▶ MATERIAL TO PROCESS
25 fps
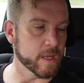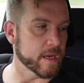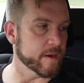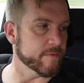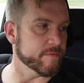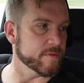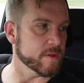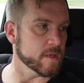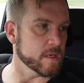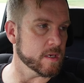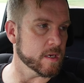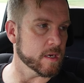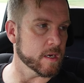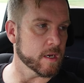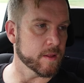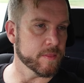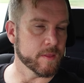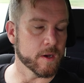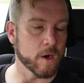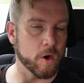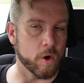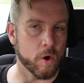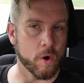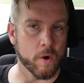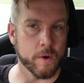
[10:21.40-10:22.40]
love
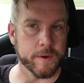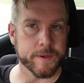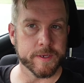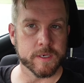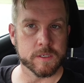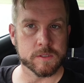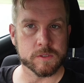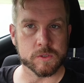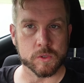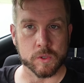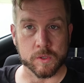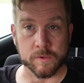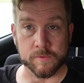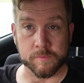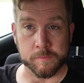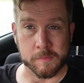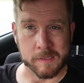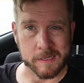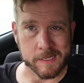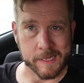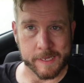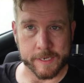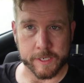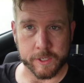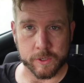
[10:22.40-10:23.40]
the odd sort of
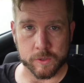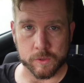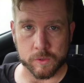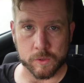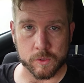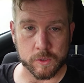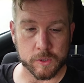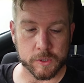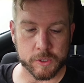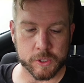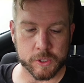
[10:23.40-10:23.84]
millennial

▶ ASSIGNMENT
Could you repeat all of the entries exactly, without the pictures?

▶ REPLY
25 fps
[10:21.40-10:22.40]
love
[10:22.40-10:23.40]
the odd sort of
[10:23.40-10:23.84]
millennial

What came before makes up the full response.